Memory mapped operations are also easier in Linux. The vnode interface in Solaris includes functions that must be able to manipulate one or more pages. In Linux, the file system handles one page at a time, leaving page clustering and multiple-page operations to the higher and more generic code. The Linux 2.0 kernel, however, does not include a putpage vnode operation (version 2.1 does.) We had to implement it using write. The write vnode operation uses different and somewhat incompatible arguments than putpage. We had to create the missing information and pass it to the write() operation. Since we store information vital for stacking in arguments passed to us, and we had to ``fake'' some of it here, this limited us to a single level of stacking file systems.
Linux's way of copying between user and kernel memory is a bit outmoded. Some operations default to manipulating user memory and some manipulate kernel memory. Operations that need to manipulate a different context have to set it before and restore it to its previous state afterwards. Solaris simply passes flags to these functions to tell them if to operate on kernel or user memory.
Directory reading was surprisingly simpler in Linux. In Solaris, we had to read a number of raw bytes from the interposed-upon file system, and parse them into chunks of sizeof(struct dirent), set the proper fields in this structure, and append the file name bytes to the end of the structure. In Linux, we provided the kernel with a callback function for iterating over the entries in a directory. This function was called by higher level code and asked us to simply process one file name at a time.
There were only two caveats to the portability of the Linux code. First, Linux keeps a list of exported kernel symbols (in kernel/ksyms.c) available to loadable modules. In order to make Cryptfs a loadable module, we had to export additional symbols to the rest of the kernel, for functions mostly related to memory mapping. Secondly, most of the structures used in the file system (inode, super_block, and file) include a private field into which file system specific opaque data could be placed, which we used to store information pertinent for stacking. We had to add a private field to only one structure which was missing it, the vm_area_struct, which represents custom per-process virtual memory manager page-fault handlers. Since Cryptfs is the first fully stackable file system for Linux, we feel that these changes are small and acceptable, given that more stackable file systems are likely to be developed.

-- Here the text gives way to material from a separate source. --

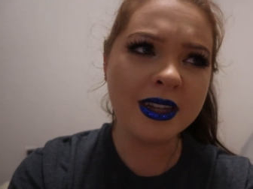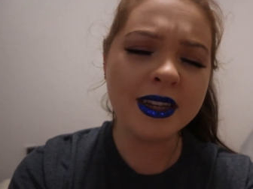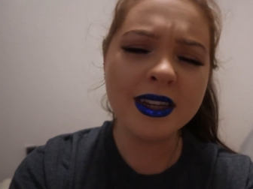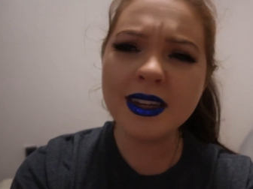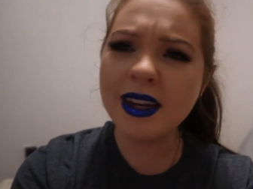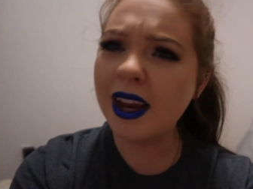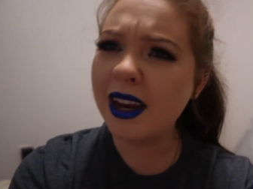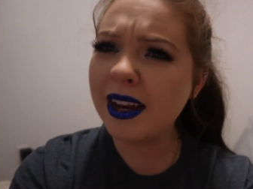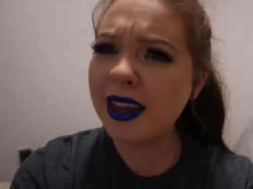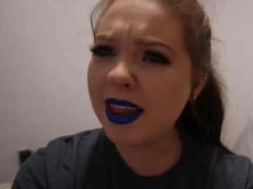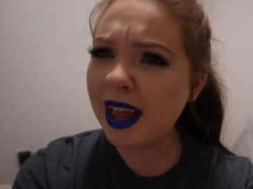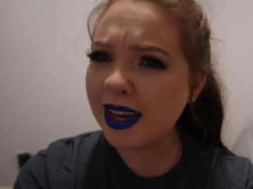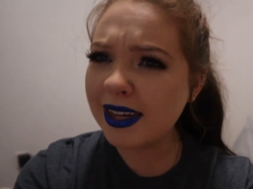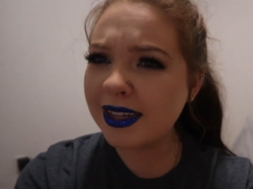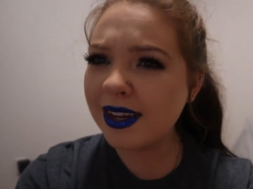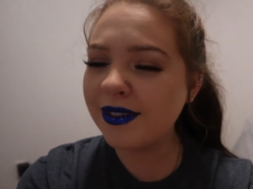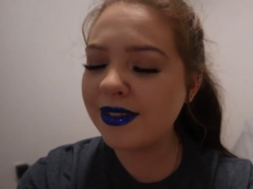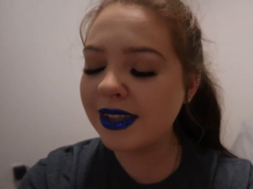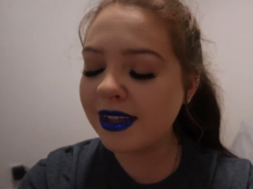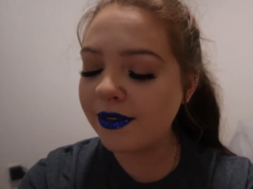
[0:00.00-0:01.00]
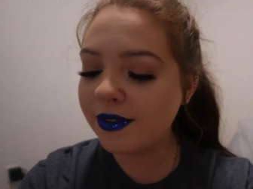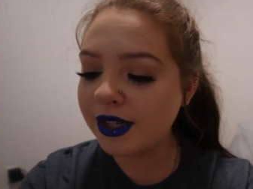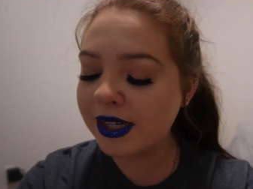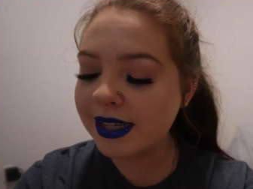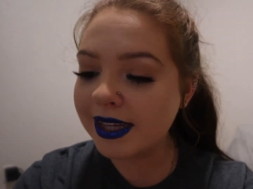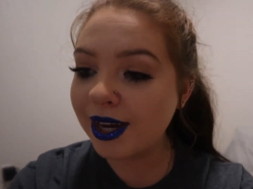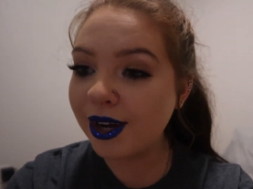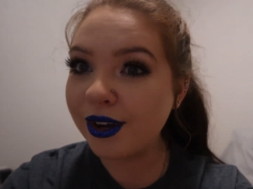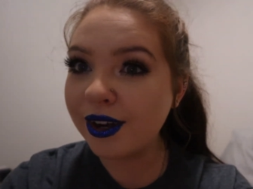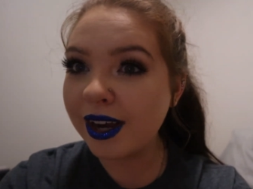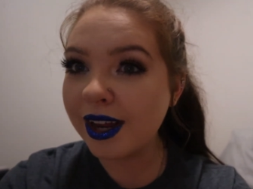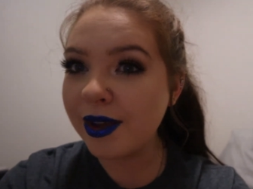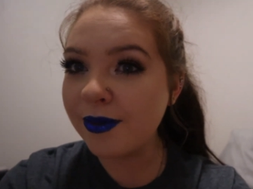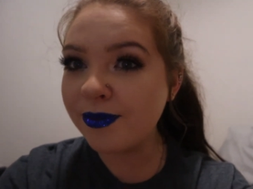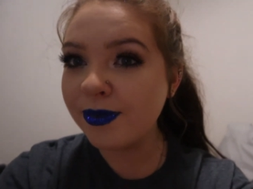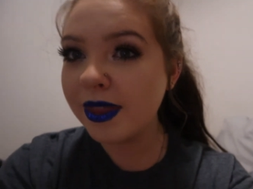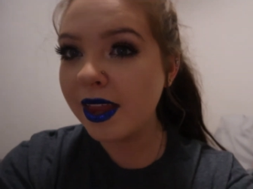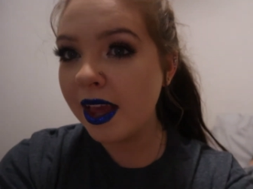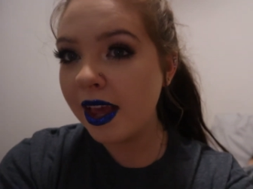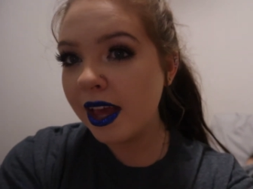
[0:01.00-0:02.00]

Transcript: and none of that stuff has ever scared him.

FreeBSD 3.0 is based on BSD-4.4Lite. We chose it as the third port because it represents another major section of Unix operating systems -- the BSD ones. FreeBSD's vnode interface is very similar to Solaris' and the port was straightforward. FreeBSD's version of the loopback file system is called ``nullfs'' -- a useful template for writing stackable file systems. Two major deficiencies (bugs) in nullfs required attention. First, writing large files resulted in some data pages getting zero-filled on disk; this forced us to perform all writes synchronously. Secondly, memory mapping through nullfs panics the kernel, so we had to implement MMAP functions ourselves. We implemented getpages and putpages using read and write, respectively, because calling the lower-level's page functions resulted in a UFS pager error. (When we chose the latest snapshot of FreeBSD 3.0, we knew we were dealing with unstable code, and expected to face bugs.)